Rizzo didn’t know about the impending ban. “It’s a good idea,” he said. “That’s their privilege to [enforce] that. But I saw a whole lot of cigarette butts on the ground here, so I thought it was OK,” he said, pointing to a patch of grass outside the VA entrance.

Veterans have a higher incidence of smoking than the general population. Compared to those who have never served in the military, veterans smoke at double the rate—29% compared to 14%, according to the Centers for Disease Control and Prevention.


Smoking has profound effects on health. Over 80% of lung cancer patients are current or former smokers. Lung cancer is the leading cause of cancer deaths in the U.S.

“Smoking just affects you systemically,” said Duffy. “It can give you more hip fractures; it can give you bladder cancer.”

But for people like Rizzo and Whitcomb, the ban highlights the need for a smoking alternative for veterans accustomed to the habit.

Whitcomb, who was also a fireman for 15 years, thinks the ban is the right thing to do. But he and other veterans point to a long history of smoking culture within the military as a roadblock for many patients who are accustomed to being able to walk outside to seek the relief of a cigarette.

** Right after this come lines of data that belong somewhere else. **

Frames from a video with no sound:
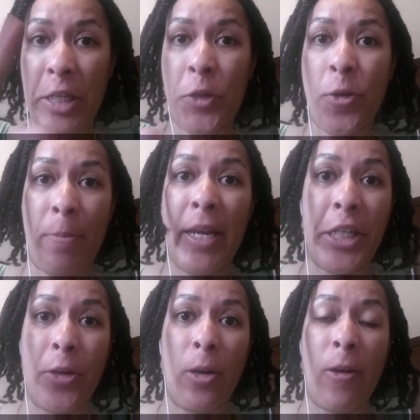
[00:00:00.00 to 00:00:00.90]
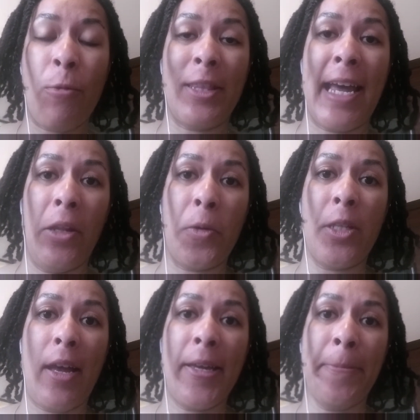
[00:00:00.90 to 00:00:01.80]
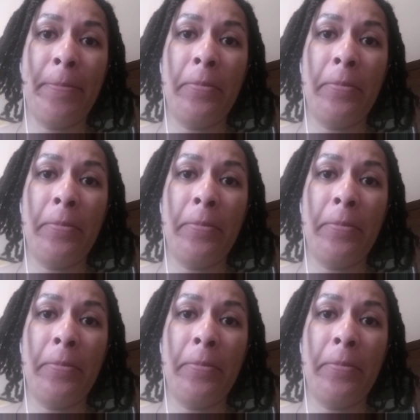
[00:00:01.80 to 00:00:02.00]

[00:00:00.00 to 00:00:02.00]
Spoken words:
insert a picture of what that looks like.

Rizzo was a trucker after serving in the military. He would go through two or three packs a day to keep calm. “It’s nerve-wracking driving down the street pulling a forty-foot trailer,” he said. “I can’t do without it.”


The VA offers free smoking cessation programs to veterans and employees, but both Rizzo and Whitcomb said nicotine patches were not a substitute that worked for them. Whitcomb tried an e-cigarette a few months ago, but it didn’t stick.

To change behavior, Rivera said the VA plans on pushing education more than penalizing.

“You can catch more flies with honey,” he said. “My mother smoked three packs per day. I know how difficult it is to change that behavior. But it was the best thing to do for patients and staff.”

The ban covers the grounds, parking lots and visiting cars. It extends to cigars, pipes and e-cigarettes and other vaping devices.